> _REQUIRED WORK_
Quote only the lines that start at the line with "(854.57 s to 855.61 s)" and run to the end of the entries; omit the pictures.
-- Opening Marker --
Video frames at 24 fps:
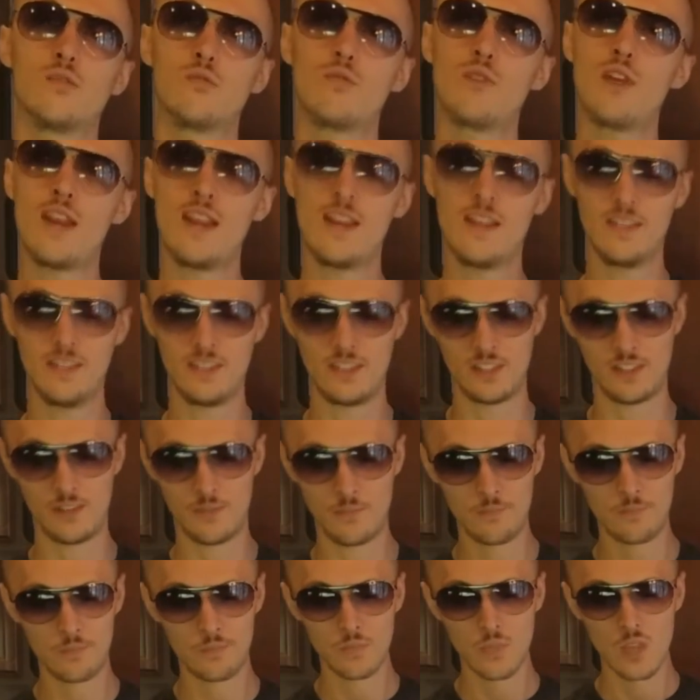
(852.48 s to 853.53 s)
rains.
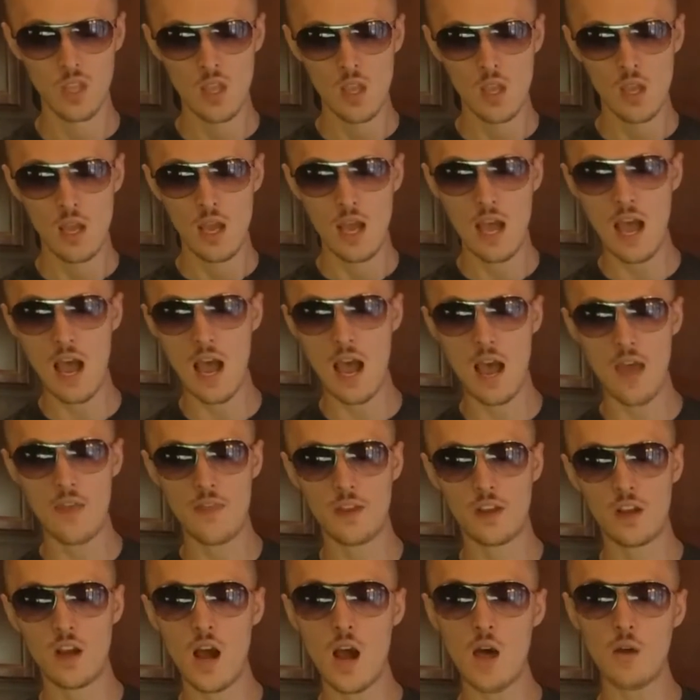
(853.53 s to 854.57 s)

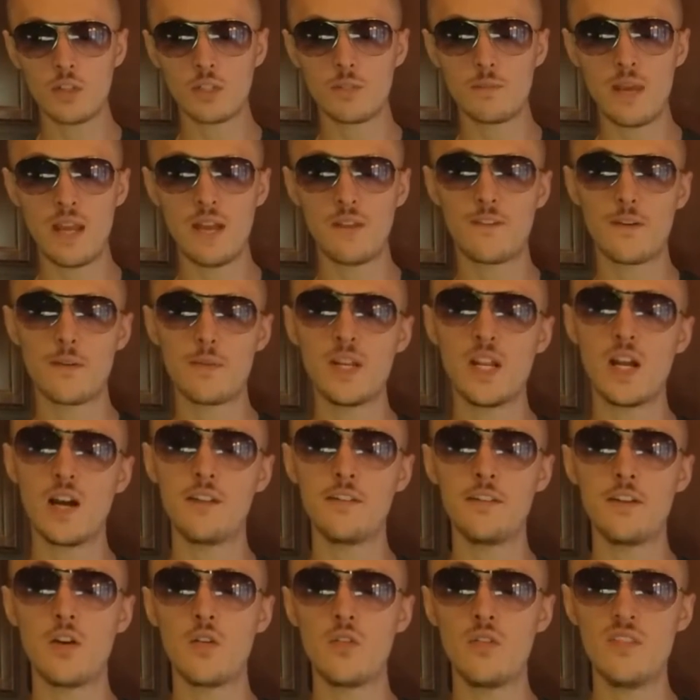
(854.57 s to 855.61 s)
The call was made from an
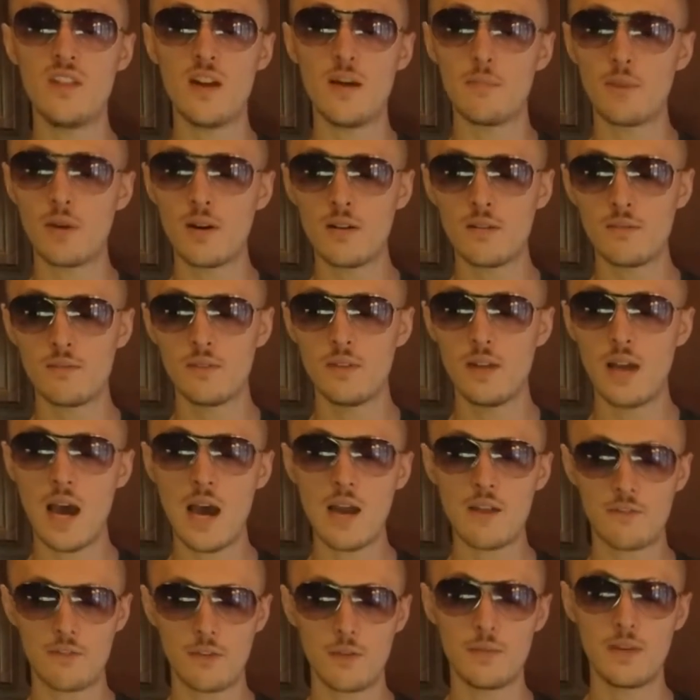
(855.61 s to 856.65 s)
unknown number,
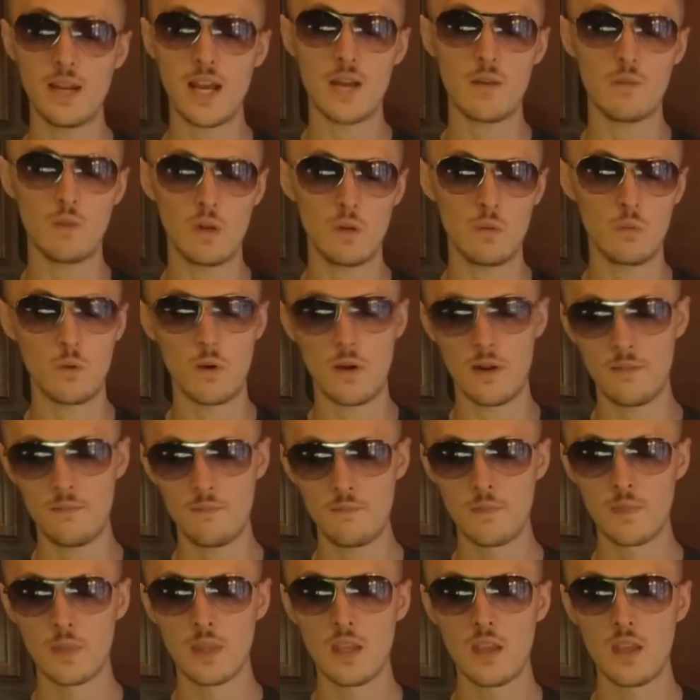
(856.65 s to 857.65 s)
not from 911.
-- Closing Marker --
> _EXERCISE OUTPUT_
(854.57 s to 855.61 s)
The call was made from an
(855.61 s to 856.65 s)
unknown number,
(856.65 s to 857.65 s)
not from 911.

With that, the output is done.